中国医学科学院阜外医院副院长蒋立新也强调,一定要借力!借力其实就是合作,而且要跟更优秀的国际学者、企业研究者合作。临床研究和临床实践的方法论完全不同,呼吁国内医生更多建立与优秀研究者的交流、学习。
张明强建议,首先要明确药物临床机构的定位和职责。公立医院应更进一步提升临床研究的重要性,升级药物临床试验机构为临床研究平台。同时,由监管部门提出详细的技术指导原则,喜欢临床研究拼图组织架构的规定,建立完整的支持部门,至少应包括完善的技术支持、内部管理支持、质量管理职能和人员培训职能。
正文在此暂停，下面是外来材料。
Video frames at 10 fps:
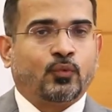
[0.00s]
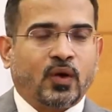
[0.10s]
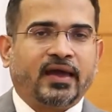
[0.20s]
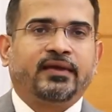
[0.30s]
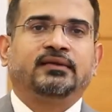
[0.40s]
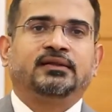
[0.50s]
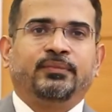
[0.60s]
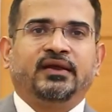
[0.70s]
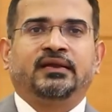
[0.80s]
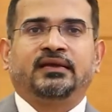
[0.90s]
Why in the
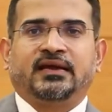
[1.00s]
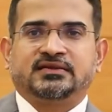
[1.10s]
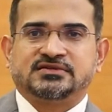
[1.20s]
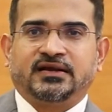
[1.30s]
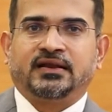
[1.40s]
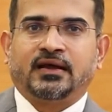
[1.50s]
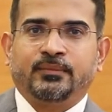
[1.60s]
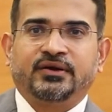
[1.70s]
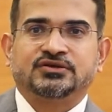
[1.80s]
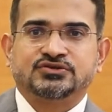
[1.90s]
beginning I had said an
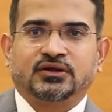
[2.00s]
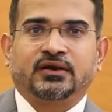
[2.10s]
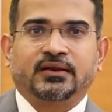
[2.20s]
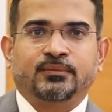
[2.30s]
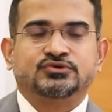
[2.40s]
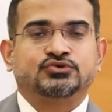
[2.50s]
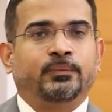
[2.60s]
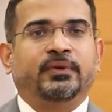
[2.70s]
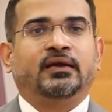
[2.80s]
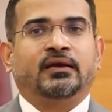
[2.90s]
arbitration agreement
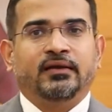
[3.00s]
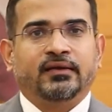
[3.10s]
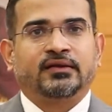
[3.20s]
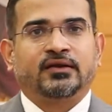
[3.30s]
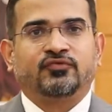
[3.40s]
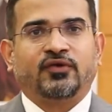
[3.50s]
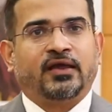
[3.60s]
should be clear enough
在管理方面,一、医院应放权与临床试验中心,提高其自主权,使中心具备人事管理、编制和编制外人员聘用任免、财务管理等方面的独立性,估计其自负盈亏,从而更好履行服务职能;二,从对医院管理角度出发,应确保专门的病床编制和仪器设备支持。在人员编制管理方面,确保研究护士和相关支持人员的编制数量。
其次,优化流程,提升运行效率。机构应将运营效率作为相关负责人的绩效考核指标之一,提高协议审查、立项、签订等流程的效率,明确规定各环节时限。对于多中心临床试验,不同机构间还可通过推行标准化的统一合同和财务协议模板,减少沟通和反复修改所需时间。
第三,提升临床试验中心专职人员管理。政府部门首先应明确临床试验中心专职人员的配置水平,规定临床试验中心研究护士、临床研究协调员、医技人员(药品管理员、数据管理员、统计分析员等)和行政管理人员的基本配置标准。同时,医院应制定专门的管理办法和评定标准,公平公正评价研究护士和医技人员能力水平及工作量。